Хисун перевел взгляд на потолок. Долго молчал. Лицо его в белом обрамлении бинтов казалось восково-желтым.
– Что же вы мне посоветуете? – тихо произнес он наконец.
– Прежде всего бросить пить.
– Ну, брошу. А дальше что?
– Дальше?.. Приглядимся к вам, проверим вас основательно. Если на прежнем поставите точку, пошлем на курсы тепловозников. Вас можно послать – у вас семилетнее образование.
Хисун горько усмехнулся.
– Вы что, не верите мне? – спросил Овинский.
– Вам-то я верю…
– Так что же?
На какое-то время снова установилось молчание.
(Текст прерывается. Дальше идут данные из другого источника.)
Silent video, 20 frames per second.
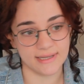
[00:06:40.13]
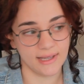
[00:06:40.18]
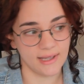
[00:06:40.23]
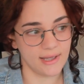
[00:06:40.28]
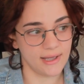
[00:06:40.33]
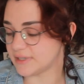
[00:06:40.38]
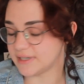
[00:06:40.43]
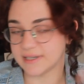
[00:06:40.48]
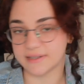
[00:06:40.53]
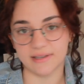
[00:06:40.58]
I
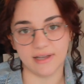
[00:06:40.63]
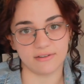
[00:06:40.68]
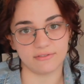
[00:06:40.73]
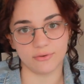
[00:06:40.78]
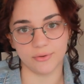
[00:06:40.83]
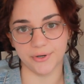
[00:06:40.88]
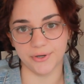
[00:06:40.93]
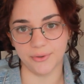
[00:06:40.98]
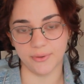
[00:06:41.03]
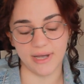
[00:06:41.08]
will link that
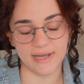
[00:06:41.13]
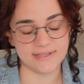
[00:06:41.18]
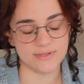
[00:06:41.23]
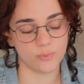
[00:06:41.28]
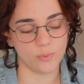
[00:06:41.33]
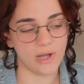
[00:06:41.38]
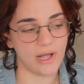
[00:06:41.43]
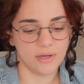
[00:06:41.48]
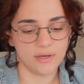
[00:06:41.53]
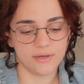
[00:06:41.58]
for you as
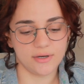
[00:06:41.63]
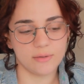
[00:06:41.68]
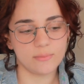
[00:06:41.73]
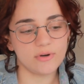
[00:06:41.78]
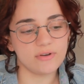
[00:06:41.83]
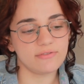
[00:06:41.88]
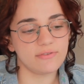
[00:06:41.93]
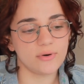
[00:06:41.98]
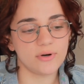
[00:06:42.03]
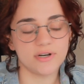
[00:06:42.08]
well.
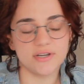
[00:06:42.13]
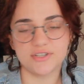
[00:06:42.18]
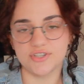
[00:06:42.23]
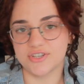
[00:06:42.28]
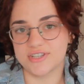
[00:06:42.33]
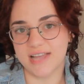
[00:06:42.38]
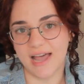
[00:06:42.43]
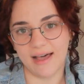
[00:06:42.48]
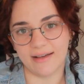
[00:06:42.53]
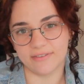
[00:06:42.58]
Number 4 is
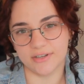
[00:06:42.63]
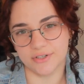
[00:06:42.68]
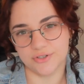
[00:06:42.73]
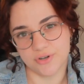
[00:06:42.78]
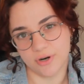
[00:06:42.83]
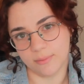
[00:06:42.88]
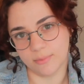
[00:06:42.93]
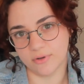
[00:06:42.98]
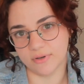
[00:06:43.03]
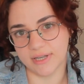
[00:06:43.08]
just having
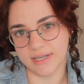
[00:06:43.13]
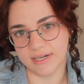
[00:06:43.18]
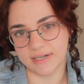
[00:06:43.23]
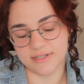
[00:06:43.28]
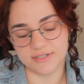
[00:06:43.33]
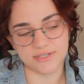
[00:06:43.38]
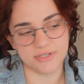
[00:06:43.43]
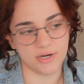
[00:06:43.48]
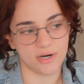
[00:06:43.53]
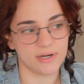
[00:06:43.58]
trouble
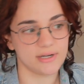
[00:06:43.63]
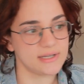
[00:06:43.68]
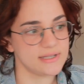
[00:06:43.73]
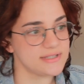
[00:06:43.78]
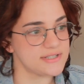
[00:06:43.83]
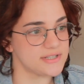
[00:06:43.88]
getting started.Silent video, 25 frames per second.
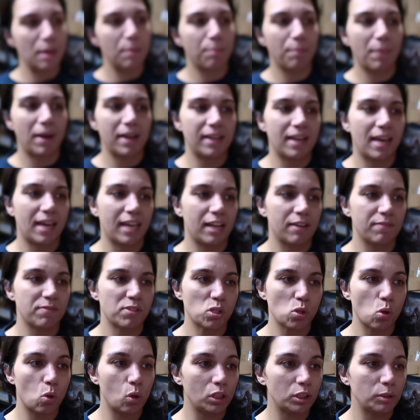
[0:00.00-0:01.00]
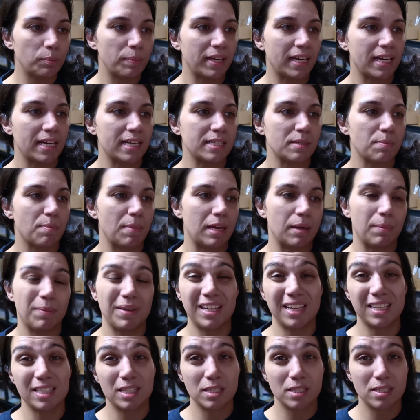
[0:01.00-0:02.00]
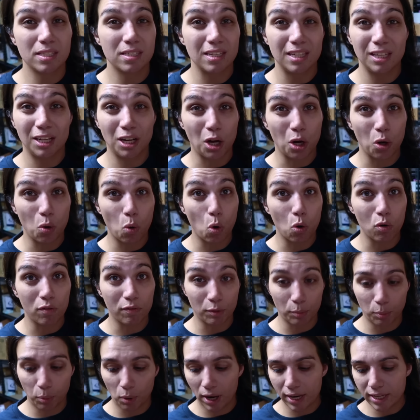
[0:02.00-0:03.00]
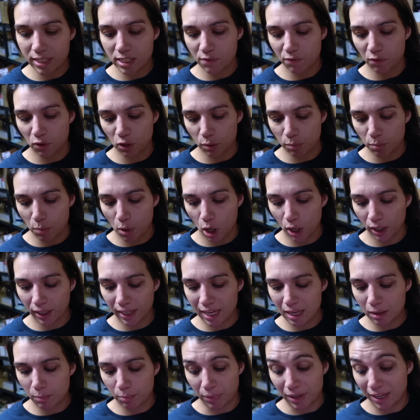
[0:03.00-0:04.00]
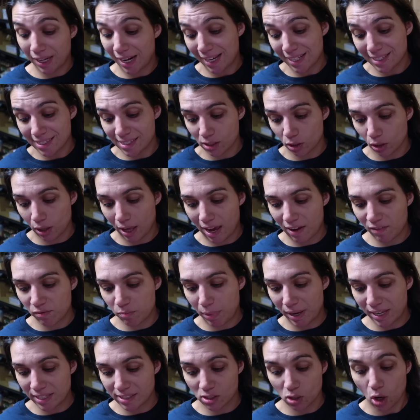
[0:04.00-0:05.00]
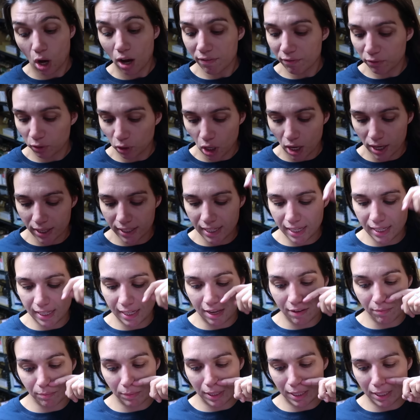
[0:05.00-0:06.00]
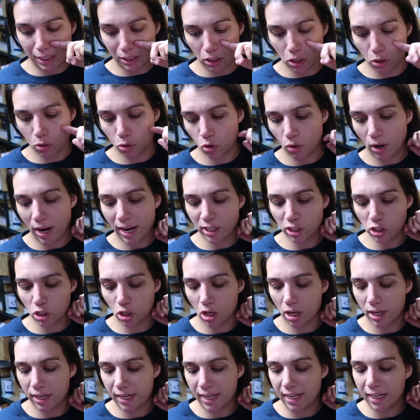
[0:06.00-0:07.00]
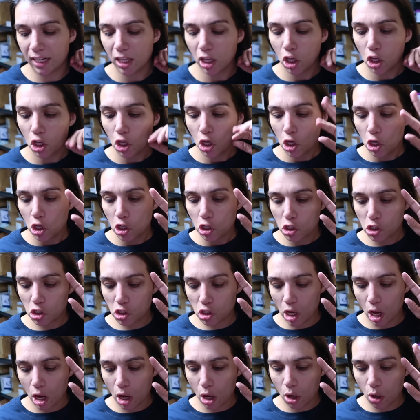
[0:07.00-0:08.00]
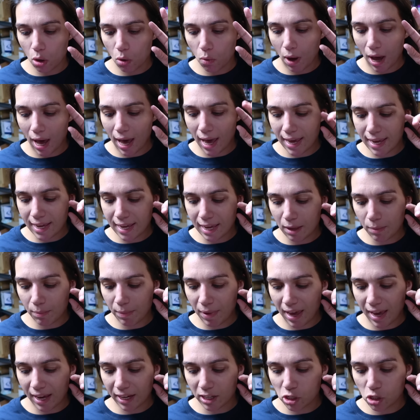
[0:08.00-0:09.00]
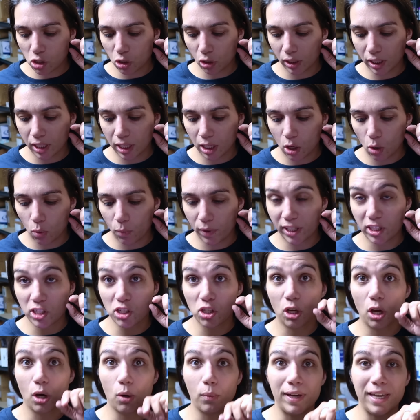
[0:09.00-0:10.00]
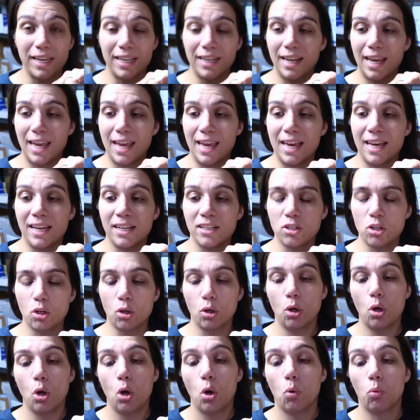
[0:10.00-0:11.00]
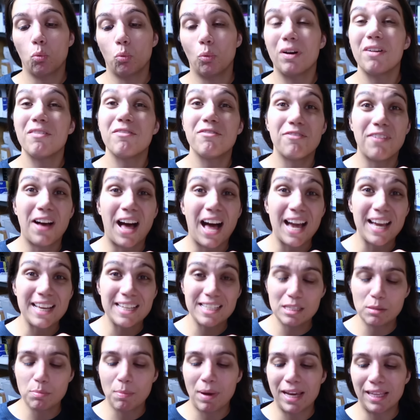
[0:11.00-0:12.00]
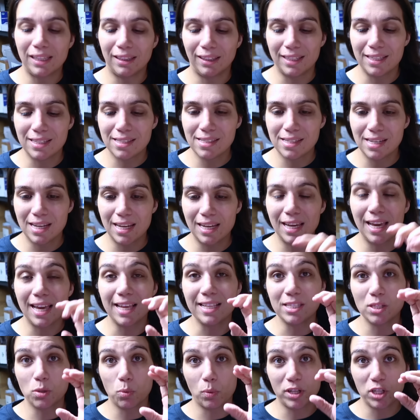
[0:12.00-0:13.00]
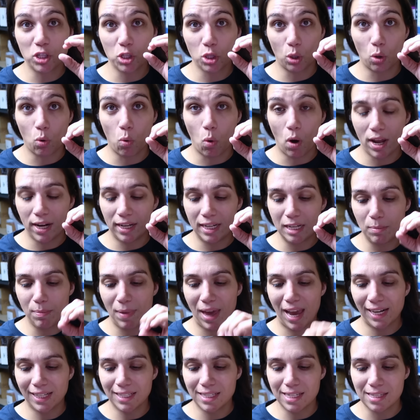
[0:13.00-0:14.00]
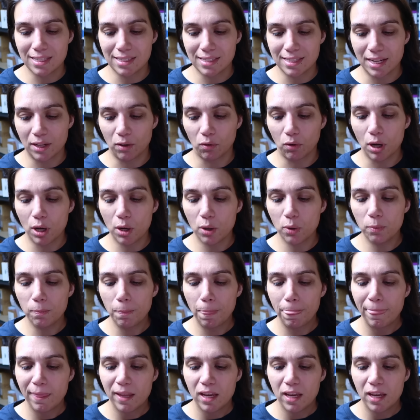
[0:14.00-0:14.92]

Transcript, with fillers: It might not have sold because maybe it's, you know, overpriced for the market, but I still have best offer on it and I'm getting no traction on it. So I am actually going to go in and revise my listing and switch the quantity back to zero.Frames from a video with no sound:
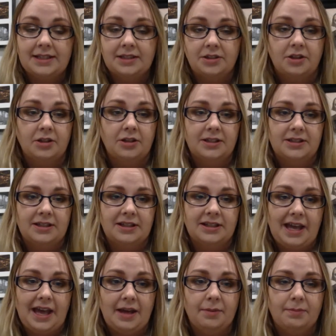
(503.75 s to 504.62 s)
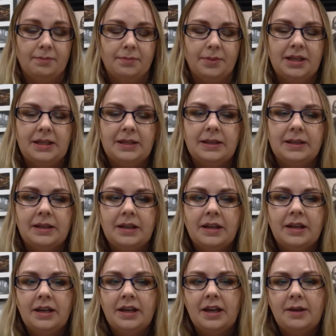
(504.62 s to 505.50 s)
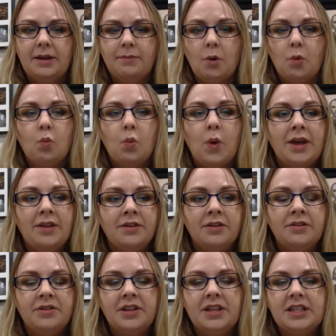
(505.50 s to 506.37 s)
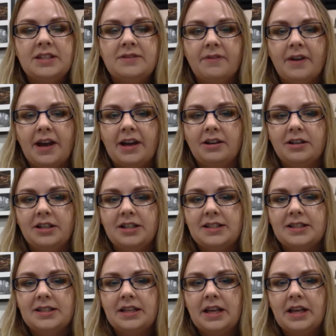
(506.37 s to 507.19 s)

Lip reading: as good as it can be. Whether this virus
– Говорят, у вас отчетное собрание будет, – неожиданно для Овинского сказал Хисун.
– Да, будет.
– Ну вот.
– Что – ну вот?
– Говорят, не выберут вас…
– Кто говорит?
– Захар Кондратьевич хотя бы.
– Он же беспартийный, откуда ему знать?
– А брат его, он-от все знает, даром что в пассажирском депо теперь… Да вы и сами вроде уходить собрались.
– Сам? Это что, тоже Ивана Грозы версия?
– Слухи такие ходят…
– Вздор!.. Вздор, Анатолий, вздор. Не выберут – другое дело. Но сам!..
Овинский отрицательно покачал головой. Потом, потерев колени худощавыми подвижными руками, добавил тише:
– Сам ни за что… У меня, брат, в депо долгов полным-полно.
– Какие же у вас долги?
– Какие?.. Да вот хотя бы перед товарищем Хисуном долг… Давнишний, еще с осени.
Лицо Хисуна дрогнуло, странно сморщилось. Шмыгнув носом, он отвернулся и сказал сипло:
– Что ж вы, о каждом человеке помнить должны?
– Должен, Анатолий, должен… И вообще если уж серьезно судить, так я по-настоящему-то только начинаю работать. Только начинаю.
Он встал.
– Выздоравливайте. И хорошо подумайте обо всем, что я вам сказал. Время у вас для этого сейчас есть. Ну, до свидания!..
Выйдя из корпуса, в котором лежал Хисун, Виктор Николаевич остановился, собираясь у кого-нибудь спросить, где помещается туберкулезное отделение.
На деревьях больничного сада галдели птицы. В воздухе вместе с едва ощущаемым ветром проносились трепетные струи тепла. Снег между деревьями лежал грязный, осевший. Садовые дорожки поблескивали сырой ноздреватой наледью. Был апрель.